*** Opening of Records for the task ***
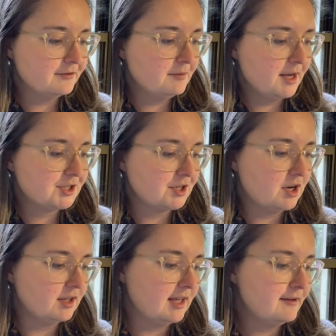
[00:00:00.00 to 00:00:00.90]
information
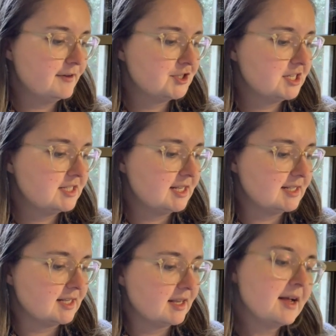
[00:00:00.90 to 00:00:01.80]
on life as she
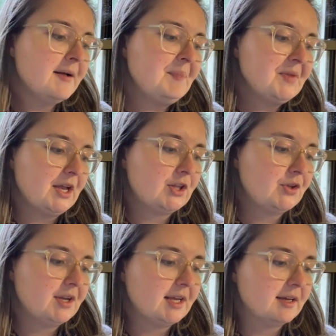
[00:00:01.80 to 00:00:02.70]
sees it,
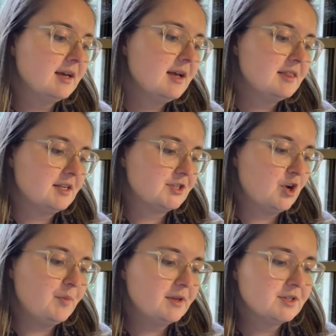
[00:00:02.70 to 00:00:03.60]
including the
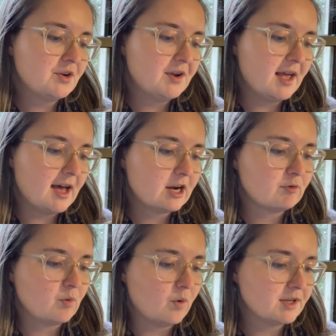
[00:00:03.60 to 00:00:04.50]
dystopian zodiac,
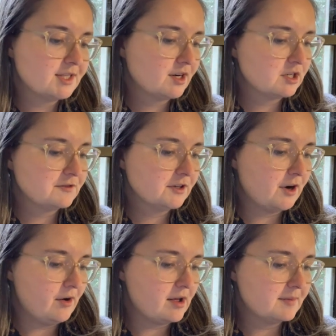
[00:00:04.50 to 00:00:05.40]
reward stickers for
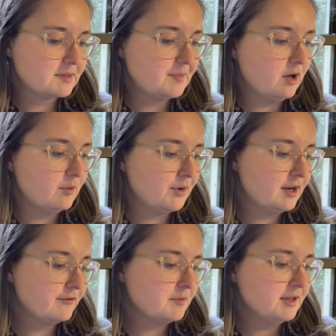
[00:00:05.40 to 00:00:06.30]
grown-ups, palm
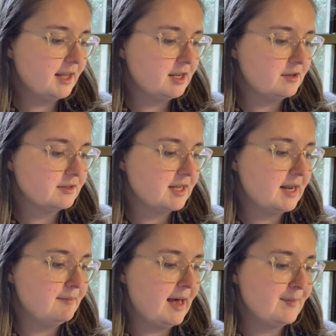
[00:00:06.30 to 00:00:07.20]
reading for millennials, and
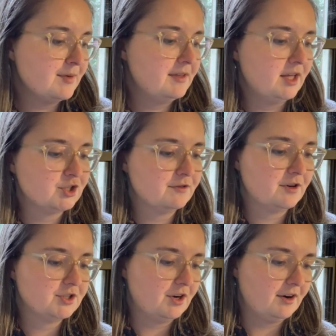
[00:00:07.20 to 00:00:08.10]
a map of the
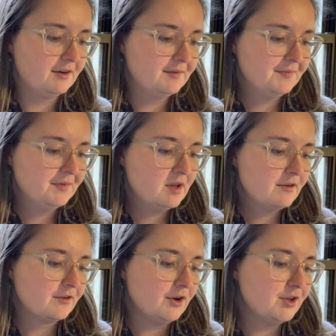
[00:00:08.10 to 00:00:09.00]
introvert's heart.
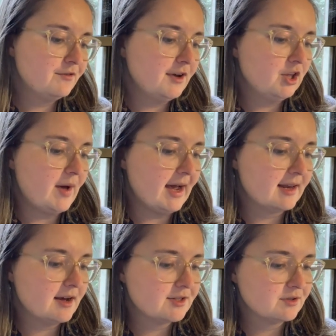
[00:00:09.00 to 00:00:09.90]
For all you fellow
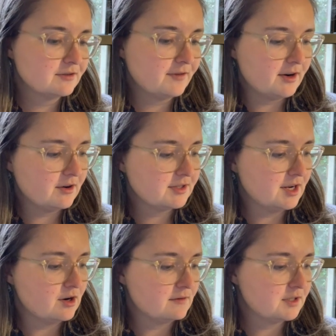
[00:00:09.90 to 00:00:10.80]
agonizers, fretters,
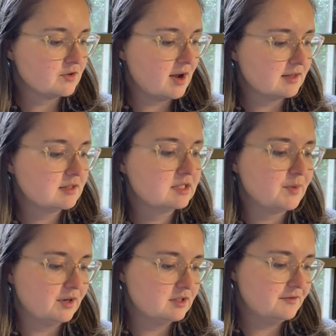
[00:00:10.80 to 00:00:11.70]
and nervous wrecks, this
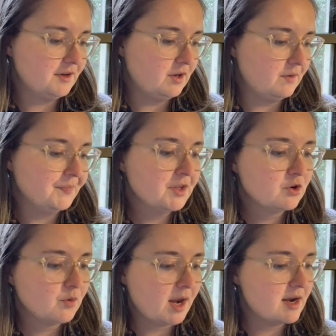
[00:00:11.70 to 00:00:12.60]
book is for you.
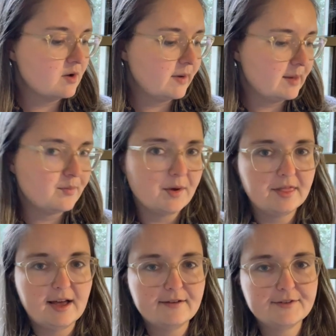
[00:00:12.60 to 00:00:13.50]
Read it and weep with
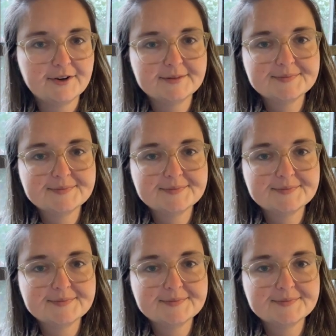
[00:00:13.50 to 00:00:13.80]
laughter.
*** Close of Records for the task ***
• Requirement: Using the records above, extract exactly and only the lines from the one with "[00:00:07.20 to 00:00:08.10]" through the final line, inclusive, leaving out pictures.

• Final answer:
[00:00:07.20 to 00:00:08.10]
a map of the
[00:00:08.10 to 00:00:09.00]
introvert's heart.
[00:00:09.00 to 00:00:09.90]
For all you fellow
[00:00:09.90 to 00:00:10.80]
agonizers, fretters,
[00:00:10.80 to 00:00:11.70]
and nervous wrecks, this
[00:00:11.70 to 00:00:12.60]
book is for you.
[00:00:12.60 to 00:00:13.50]
Read it and weep with
[00:00:13.50 to 00:00:13.80]
laughter.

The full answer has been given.